> _What needs to be done_
Repeat the listing word for word. Leave every picture out.

> _Input material_
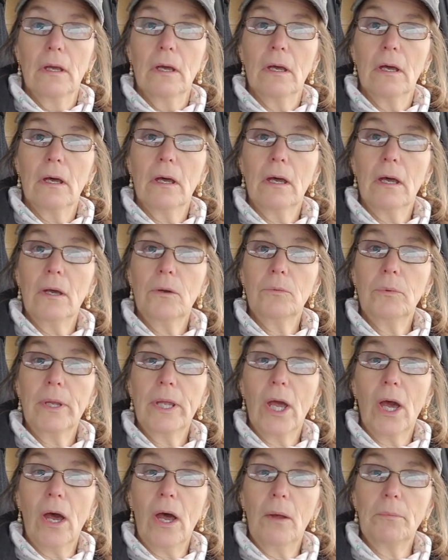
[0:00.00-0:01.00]
Uh, we
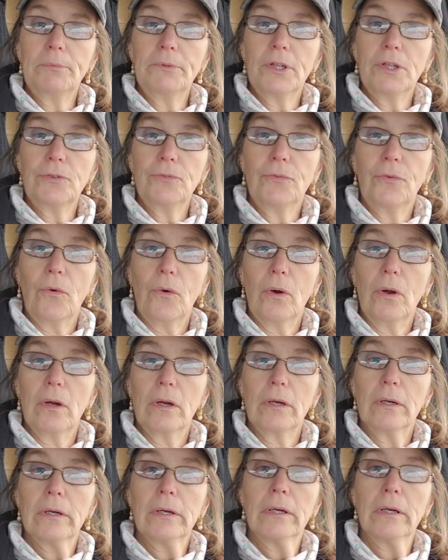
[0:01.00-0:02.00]
opted
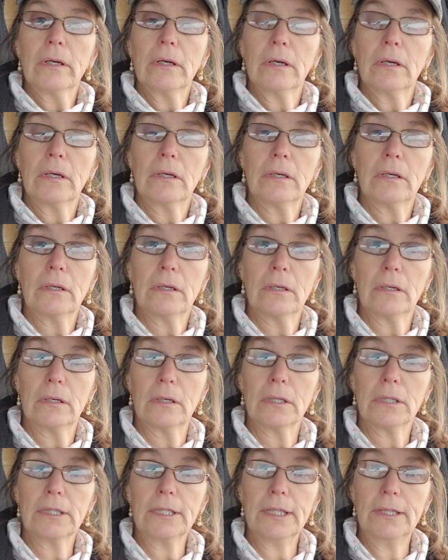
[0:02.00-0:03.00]
for
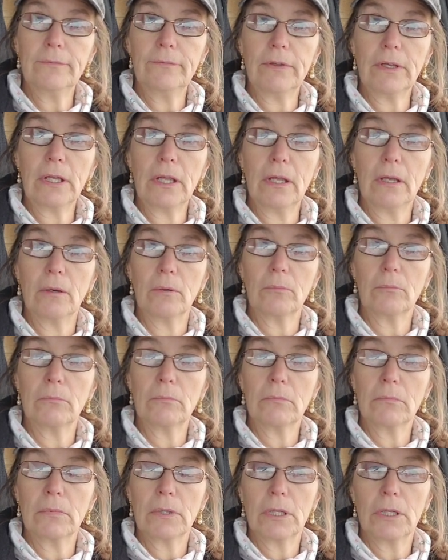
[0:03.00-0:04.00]
leaving
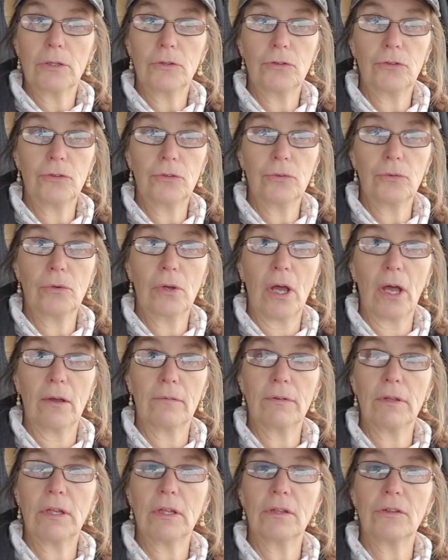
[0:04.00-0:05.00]
him to
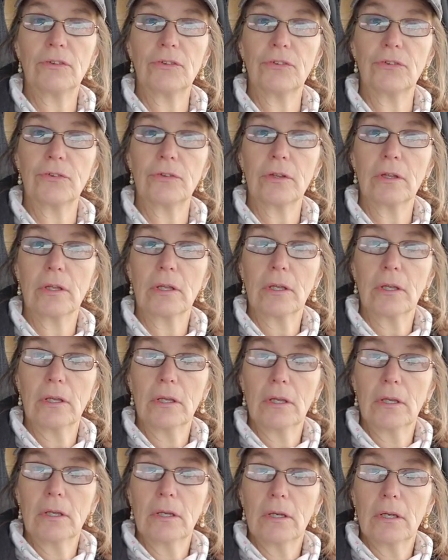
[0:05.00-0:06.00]
have his
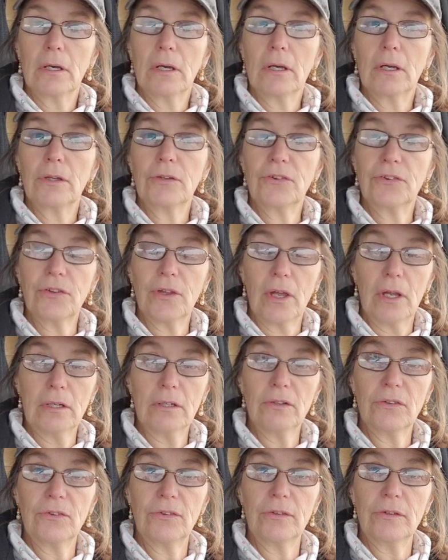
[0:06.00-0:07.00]
uh,
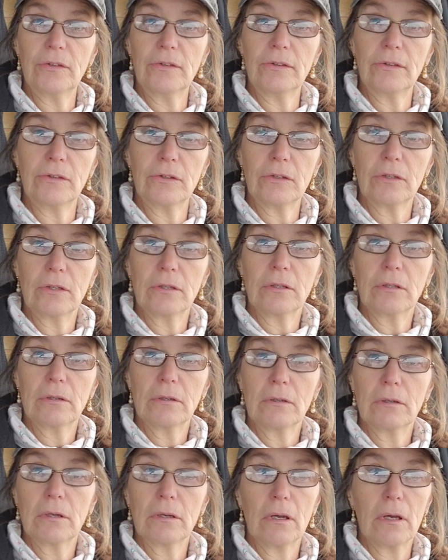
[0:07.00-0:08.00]
sinuses
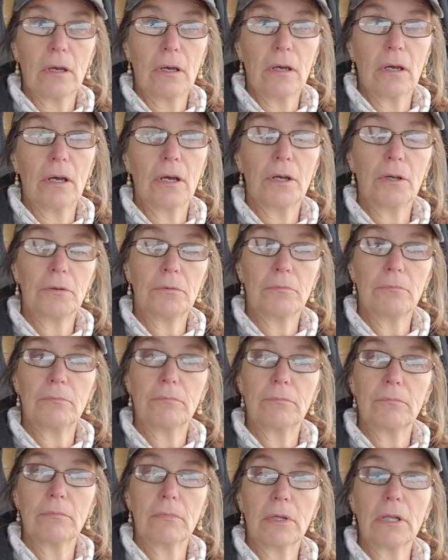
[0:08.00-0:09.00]
uh,
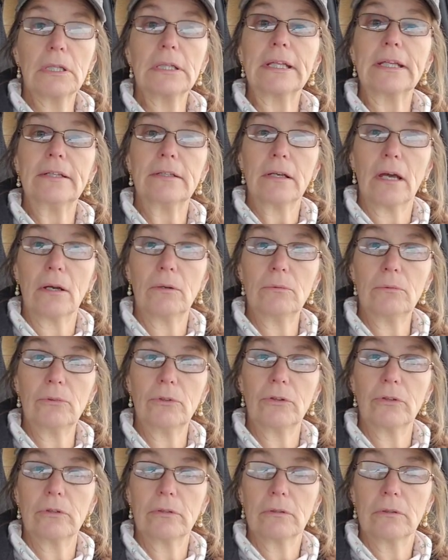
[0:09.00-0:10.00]
cleaned
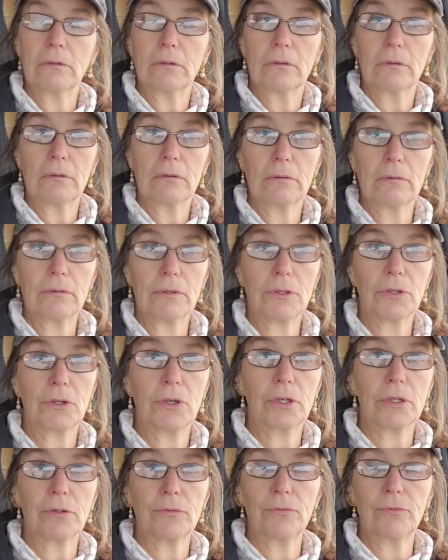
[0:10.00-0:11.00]
out. They're
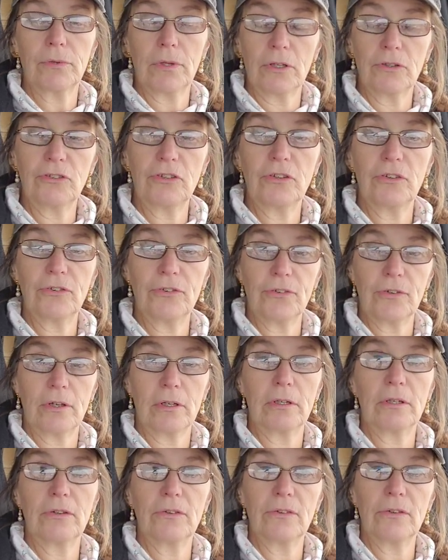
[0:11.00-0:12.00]
gonna flush his
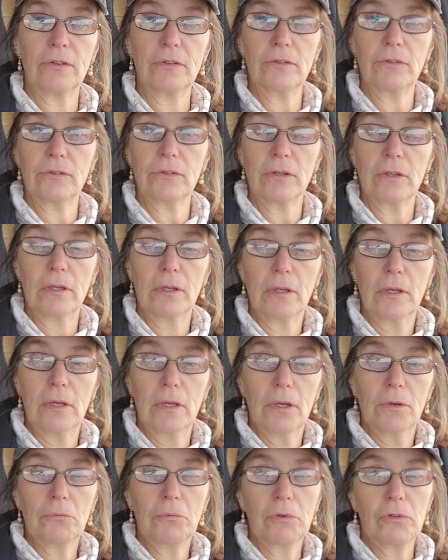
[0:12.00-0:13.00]
sinuses,
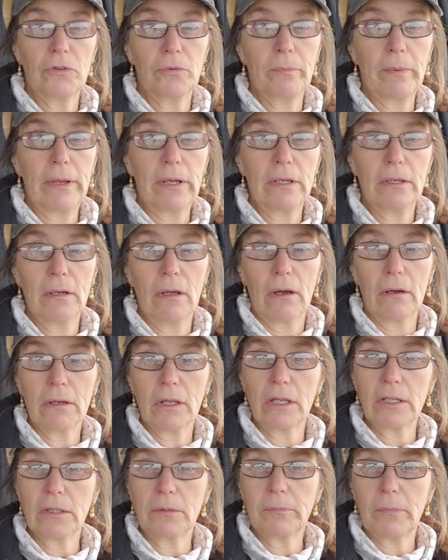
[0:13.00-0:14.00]
which meant
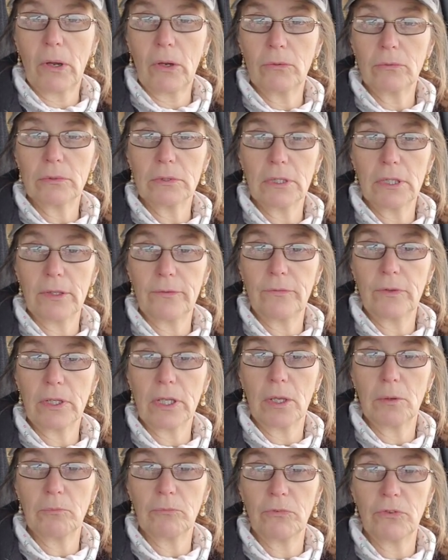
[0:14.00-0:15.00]
knocking him out and leaving
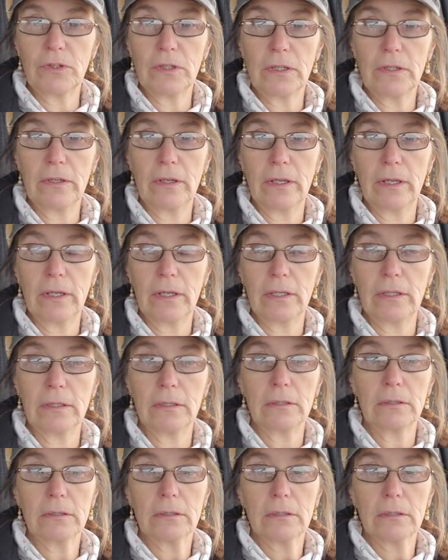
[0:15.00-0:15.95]
him for the day.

> _Response below_
[0:00.00-0:01.00]
Uh, we
[0:01.00-0:02.00]
opted
[0:02.00-0:03.00]
for
[0:03.00-0:04.00]
leaving
[0:04.00-0:05.00]
him to
[0:05.00-0:06.00]
have his
[0:06.00-0:07.00]
uh,
[0:07.00-0:08.00]
sinuses
[0:08.00-0:09.00]
uh,
[0:09.00-0:10.00]
cleaned
[0:10.00-0:11.00]
out. They're
[0:11.00-0:12.00]
gonna flush his
[0:12.00-0:13.00]
sinuses,
[0:13.00-0:14.00]
which meant
[0:14.00-0:15.00]
knocking him out and leaving
[0:15.00-0:15.95]
him for the day.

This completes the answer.